`obstore`-based Store implementation #1661

kylebarron · 2024-02-08T15:30:21Z

A Zarr store based on obstore, a Python library that uses the Rust object_store crate under the hood.

object-store is a rust crate for interoperating with remote object stores like S3, GCS, Azure, etc. See the highlights section of its docs.

obstore maps async Rust functions to async Python functions, and is able to stream GET and LIST requests, which all make it a good candidate for use with the Zarr v3 Store protocol.

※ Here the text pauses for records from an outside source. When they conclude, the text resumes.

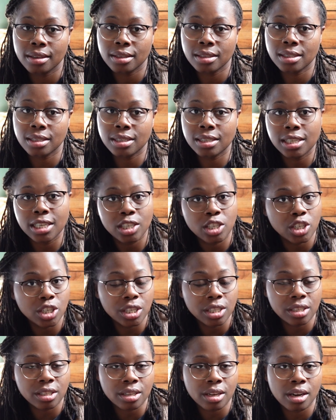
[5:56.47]

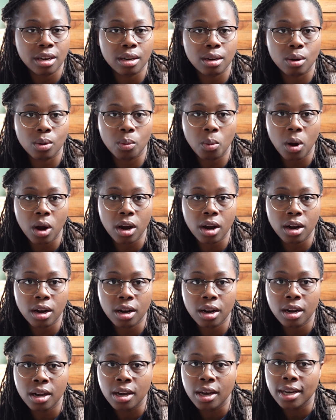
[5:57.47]
stitches in your
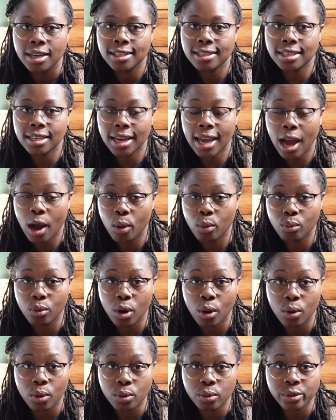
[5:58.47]
work, to count
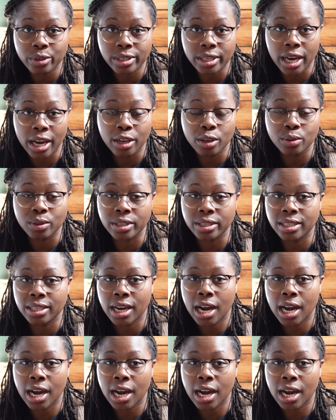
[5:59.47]
rows. I use it toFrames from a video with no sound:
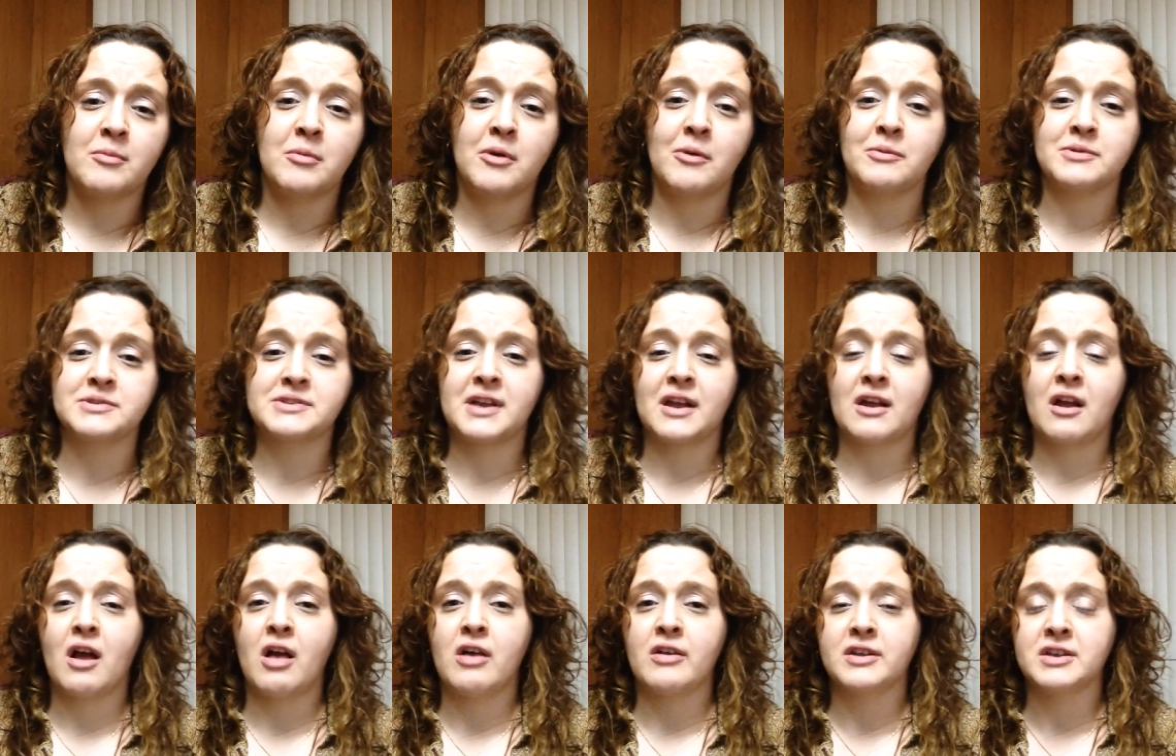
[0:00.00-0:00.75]
It was
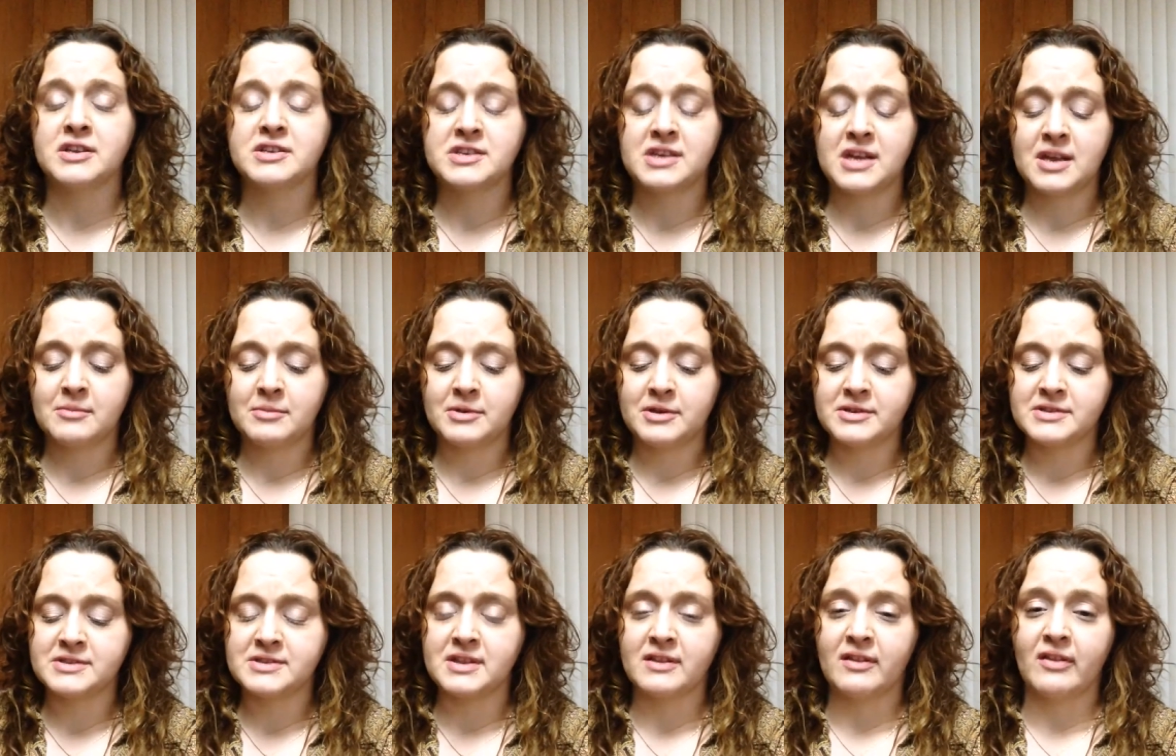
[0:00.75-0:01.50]
like all in a
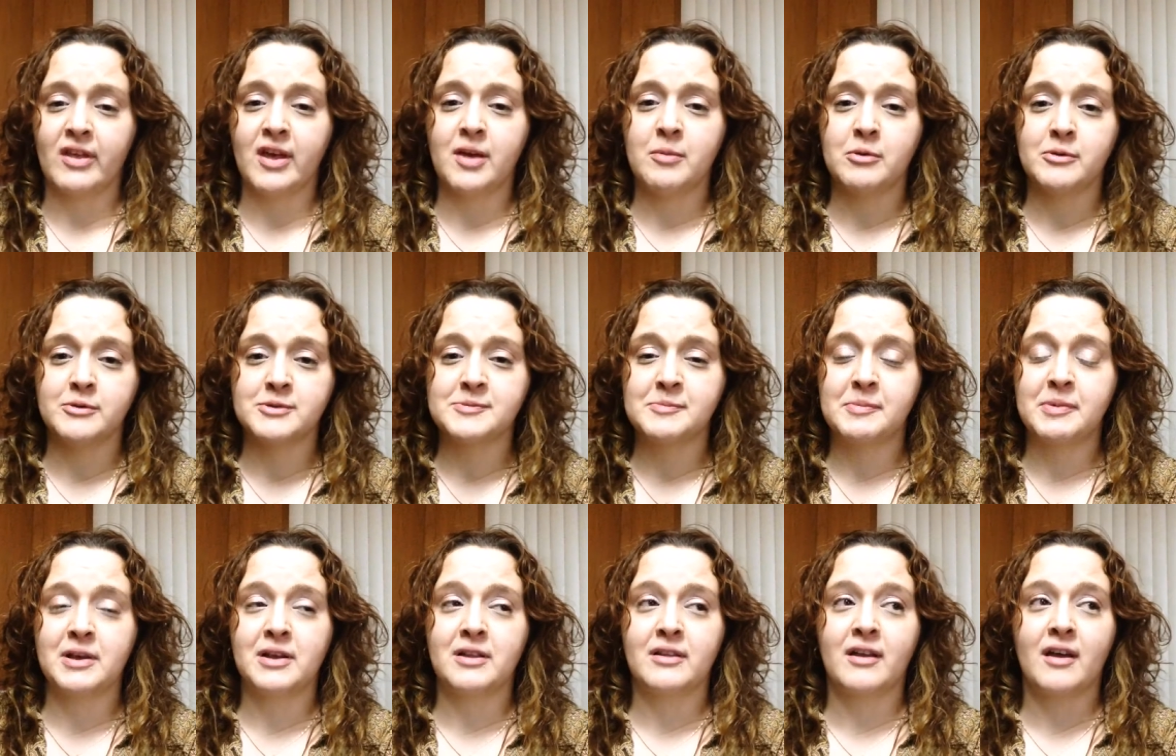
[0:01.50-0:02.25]
shambles and the label was
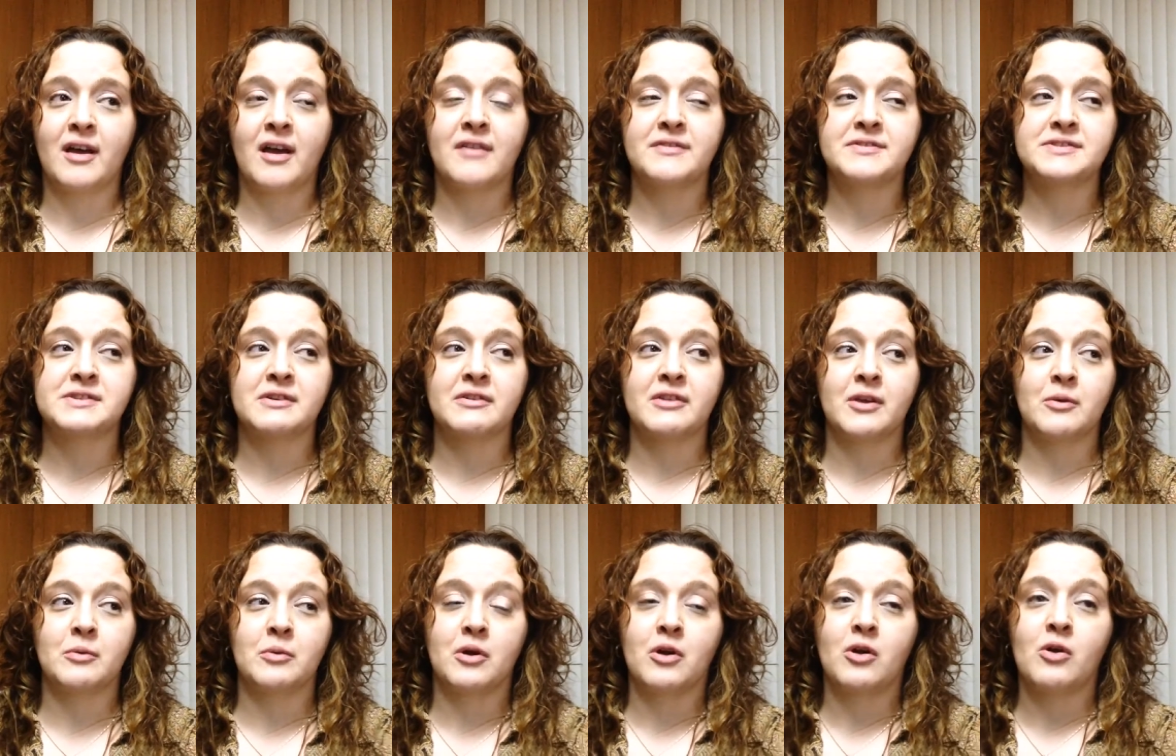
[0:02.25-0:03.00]
peeled off, so they
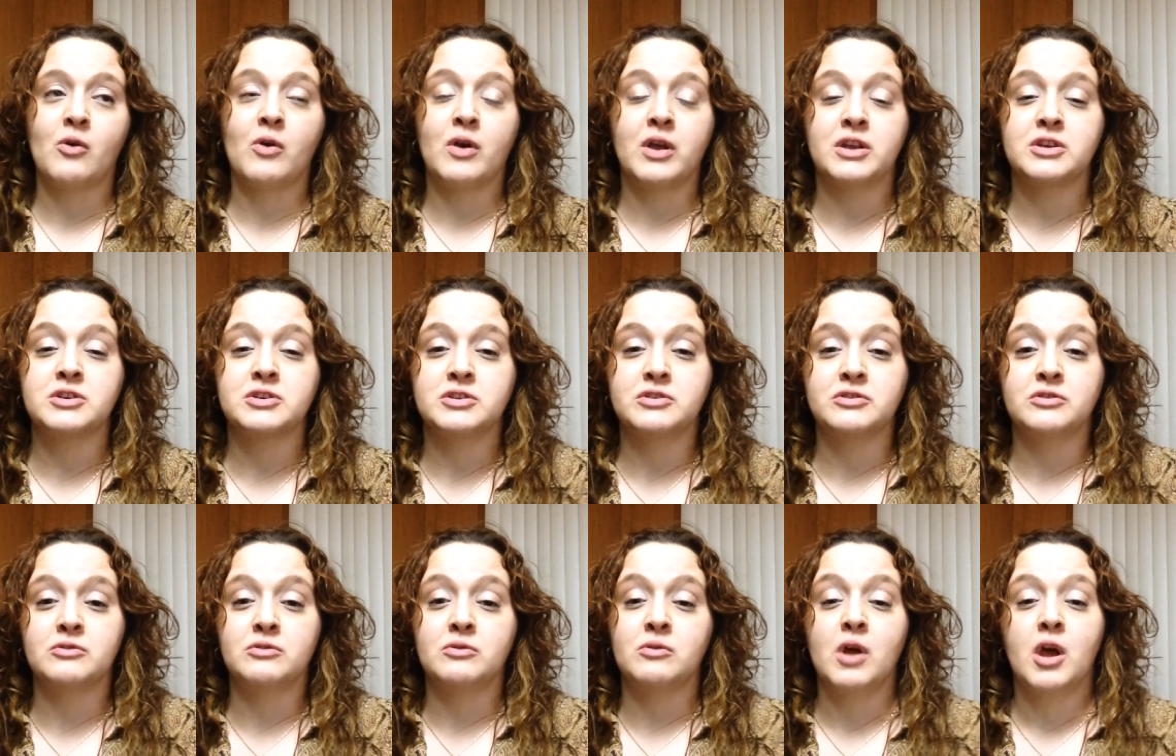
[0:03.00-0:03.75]
were going
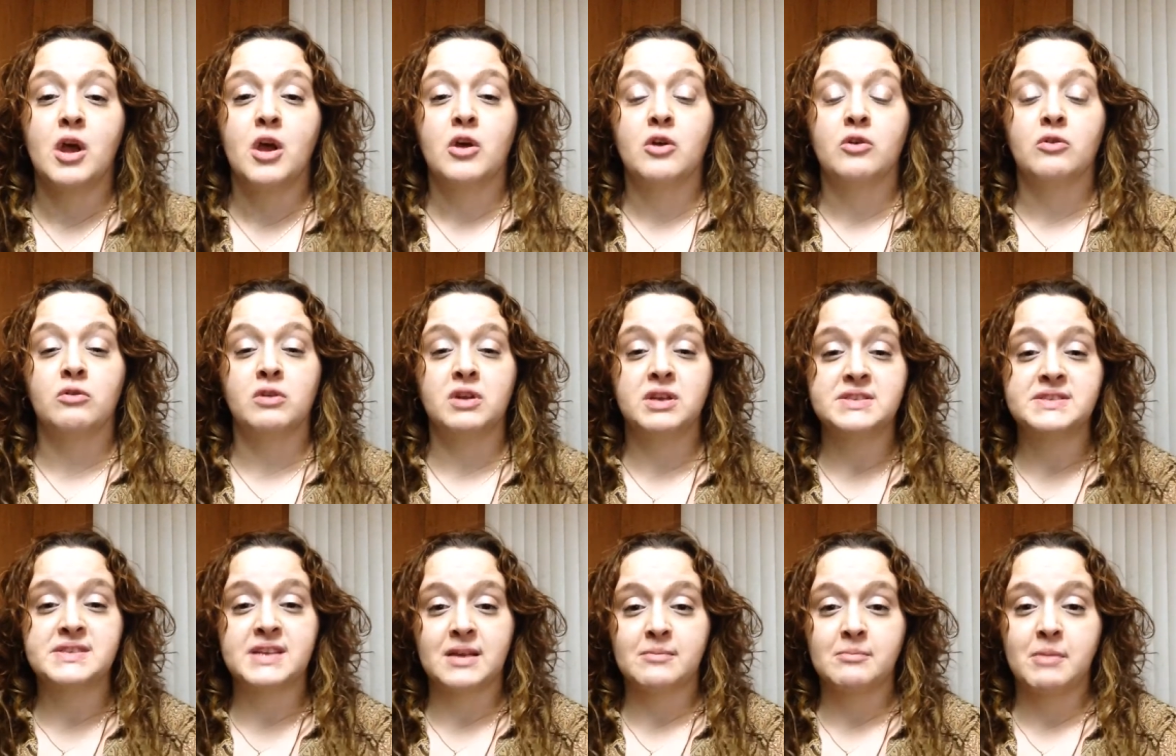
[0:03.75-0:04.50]
to
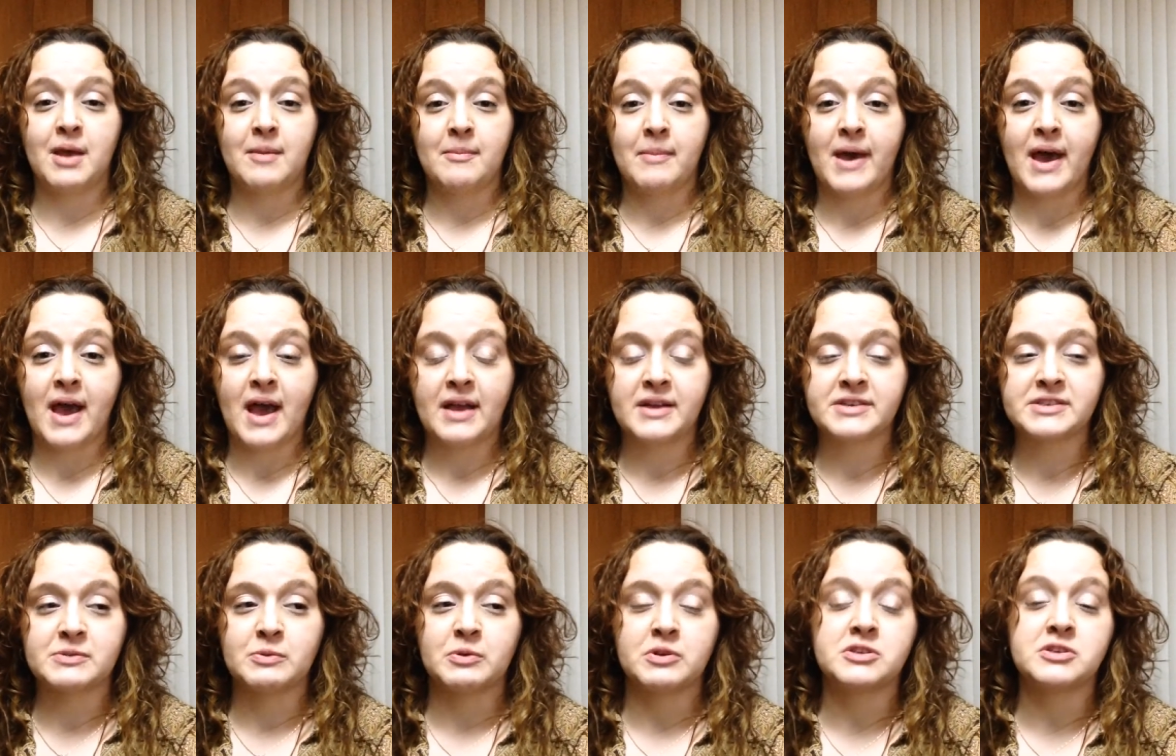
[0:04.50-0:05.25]
resend my
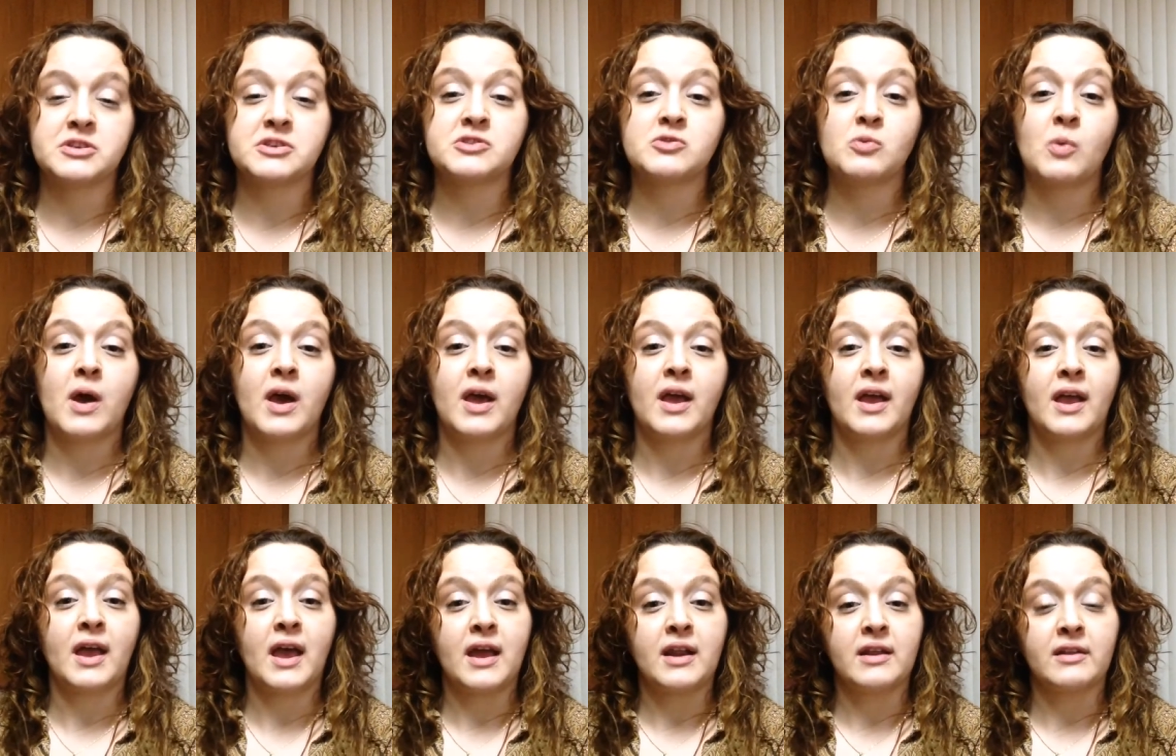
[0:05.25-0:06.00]
box, which is why
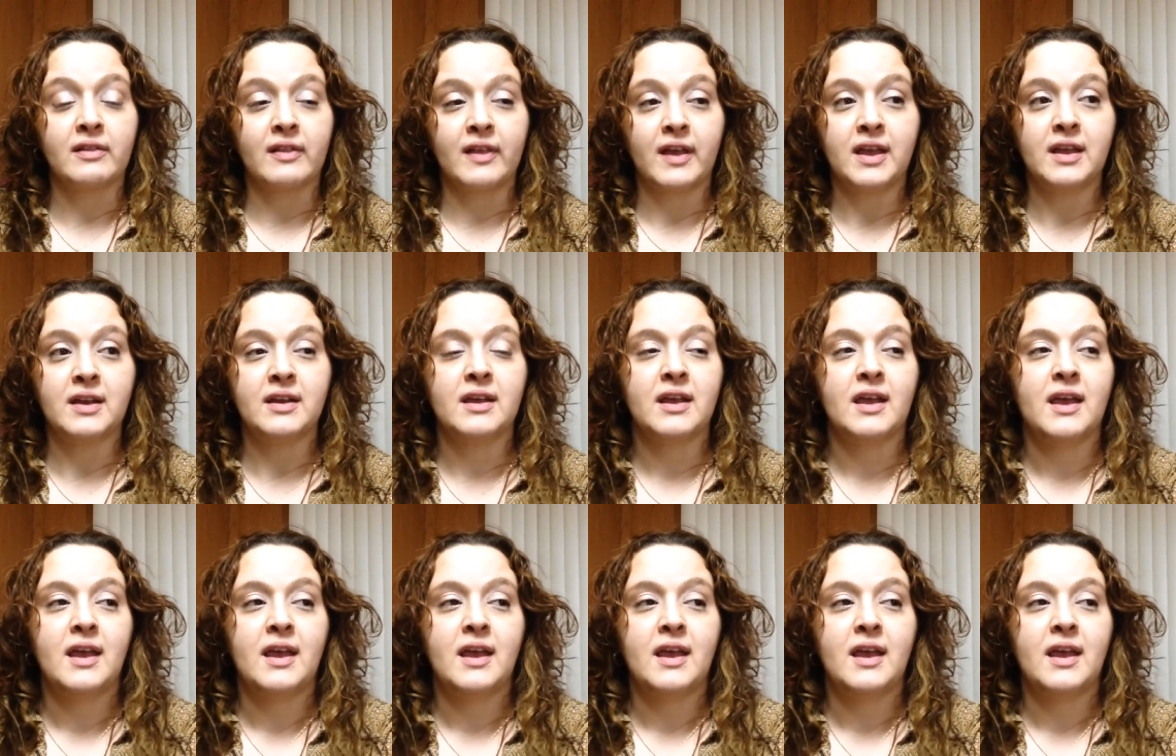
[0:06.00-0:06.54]
I got it late,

You should be able to test this branch with the latest version of obstore:

pip install --upgrade obstore

TODO:

Examples
Add unit tests and/or doctests in docstrings
Add docstrings and API docs for any new/modified user-facing classes and functions
New/modified features documented in docs/tutorial.rst
Changes documented in docs/release.rst
GitHub Actions have all passed
Test coverage is 100% (Codecov passes)

jhamman · 2024-02-08T17:19:12Z

Amazing @kylebarron! I'll spend some time playing with this today.

kylebarron · 2024-02-08T21:43:54Z

With roeap/object-store-python#9 it should be possible to fetch multiple ranges within a file concurrently with range coalescing (using get_ranges_async). Note that this object-store API accepts multiple ranges within one object, which is still not 100% aligned with the Zarr get_partial_values because that allows fetches across multiple objects.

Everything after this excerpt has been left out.